Message  laic-aokas Lun 25 Juin - 14:23

Au moment de l’admission, il ya quelques semaines, dans un hôpital parisien de l’ancien chef d’état Chadli Bendjedid, un groupe de citoyens algériens, dont de nombreux médecins, ont manifesté leur opposition, non à l’ex-chef d’état auquel ils ont avec courtoisie souhaité un prompt rétablissement, mais à la politique des pouvoirs publics qui assurent à la nomenklatura du régime une prise en charge à l’étranger alors que le système national de santé est en totale déliquescence.


Cette courageuse initiative n’a pas eu l’écho médiatique (et encore moins l’impact sur l’administration) qu’elle méritait. Elle gagnerait à être reprise et amplifiée ici même par des organisations professionnelles, des syndicats et des associations de malades et de familles de malades. Puisqu’une telle action soulève un problème vécu quotidiennement par des millions d’algériens pour qui l’accès aux soins est devenu un cauchemar. Tandis que la qualité des prestations met en évidence une déshumanisation, partout présente, mais rendue plus criante dans cet univers où la fragilité et la dépendance des êtres se posent de manière vitale.


Une enquête s’impose nous ont signifié des lecteurs vigilants. Certainement. Il ya des journaux dans ce pays qui se targuent de fonctionner à l’instar des plus grandes publications du monde.

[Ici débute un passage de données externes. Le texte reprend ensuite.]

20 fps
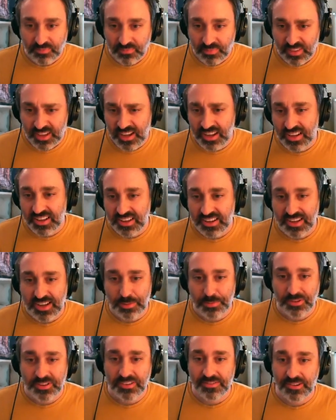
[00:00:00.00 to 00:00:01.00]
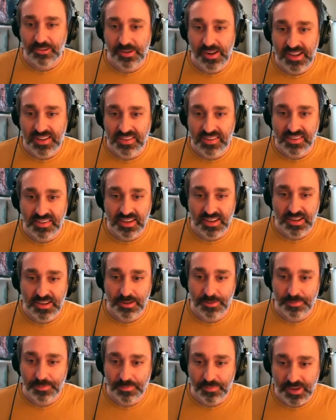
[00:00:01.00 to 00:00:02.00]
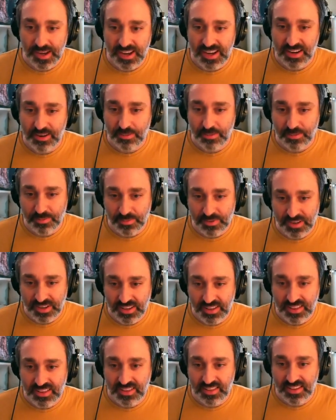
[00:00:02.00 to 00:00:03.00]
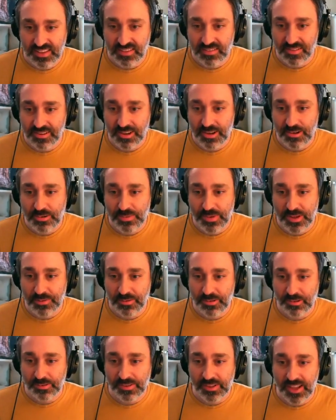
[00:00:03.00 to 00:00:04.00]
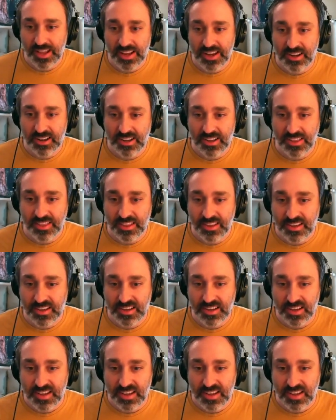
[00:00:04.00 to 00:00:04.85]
a couple different ways, and in this video we will rely on the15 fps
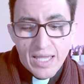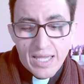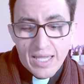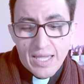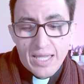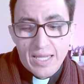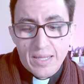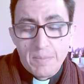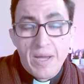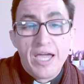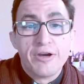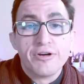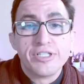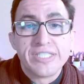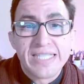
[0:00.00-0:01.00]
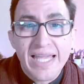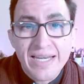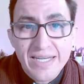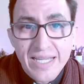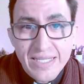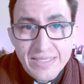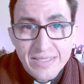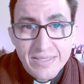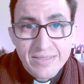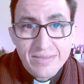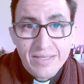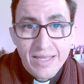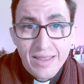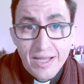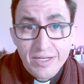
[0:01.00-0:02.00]
My understandings,
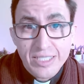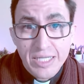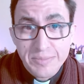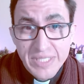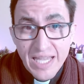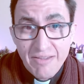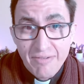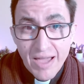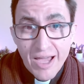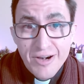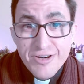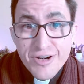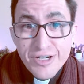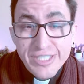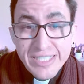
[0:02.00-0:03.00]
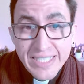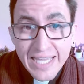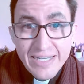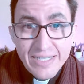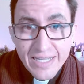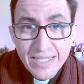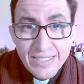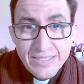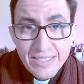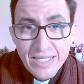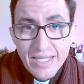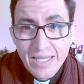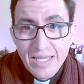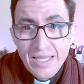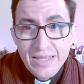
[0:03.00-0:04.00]
a lot of times I have understandings
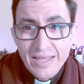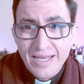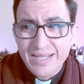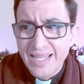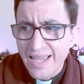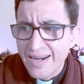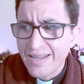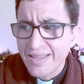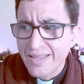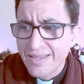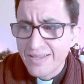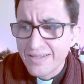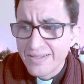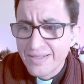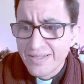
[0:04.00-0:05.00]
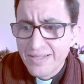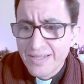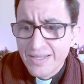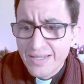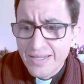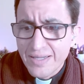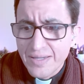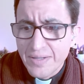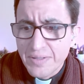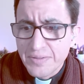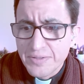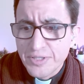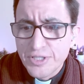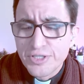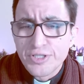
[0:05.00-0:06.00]
that kind of
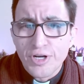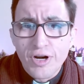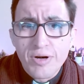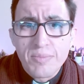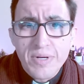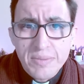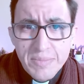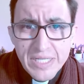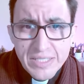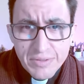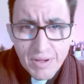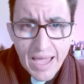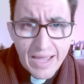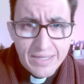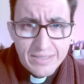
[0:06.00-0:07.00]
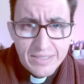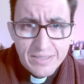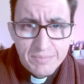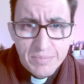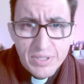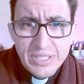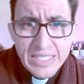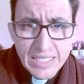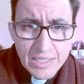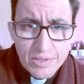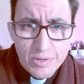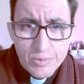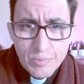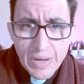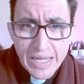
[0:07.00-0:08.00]
determine me to act in
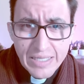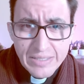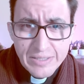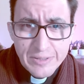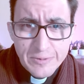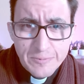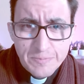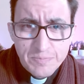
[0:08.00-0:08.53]
particular ways.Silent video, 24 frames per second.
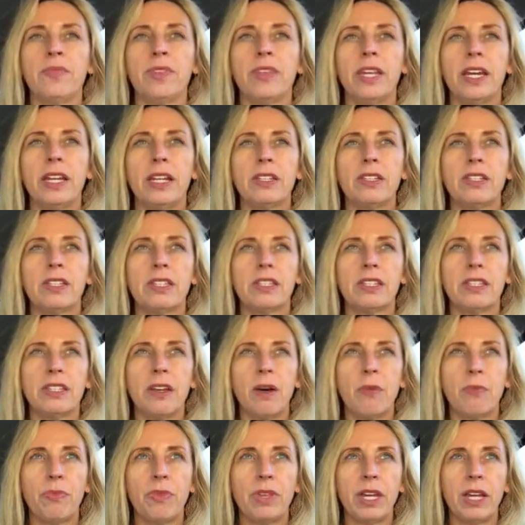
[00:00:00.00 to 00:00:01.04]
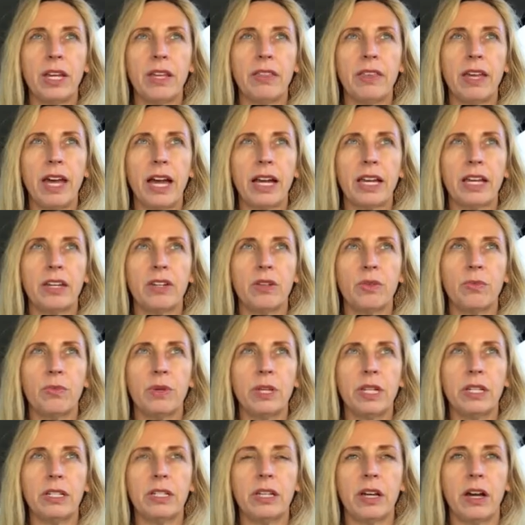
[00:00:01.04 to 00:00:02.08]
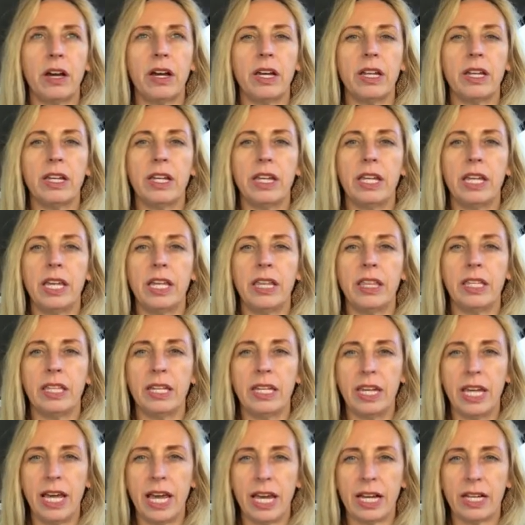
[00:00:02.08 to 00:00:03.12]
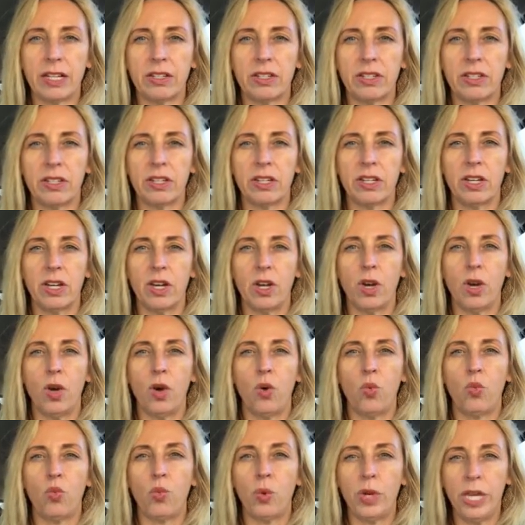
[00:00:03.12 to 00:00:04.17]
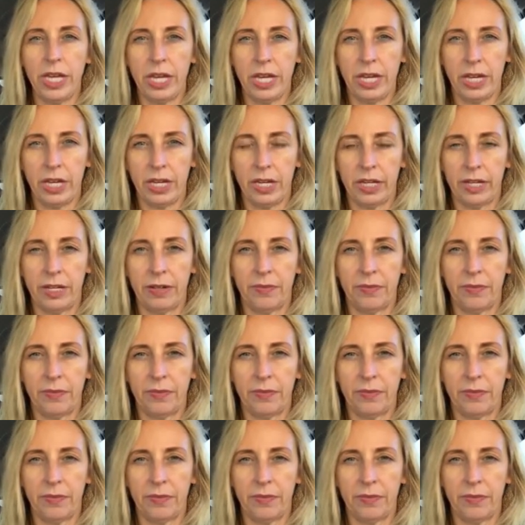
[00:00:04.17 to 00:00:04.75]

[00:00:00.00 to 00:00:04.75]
that is something that could be done in the next week.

Certains n’hésitent pas à parler de « presse la plus libre du monde arabe » d’autre s’octroient des titres comme « plus grand tirage de la presse arabe » Certains sont « indépendants » d’autres sont dédiés à la « vérité » et le succès des plus téméraires leur a ouvert les portes de l’audio-visuel et leur permet de faire une concurrence sérieuse à la vieille ENTV.


Il y a également des journalistes qui ont assuré que le « quatrième pouvoir » avait sauvé l’Algérie de l’hydre terroriste. Les citoyens sont en droit d’en attendre qu’il fasse de même en ce qui concerne l’hydre de la corruption, du favoritisme et de l’Algérie des deux collèges.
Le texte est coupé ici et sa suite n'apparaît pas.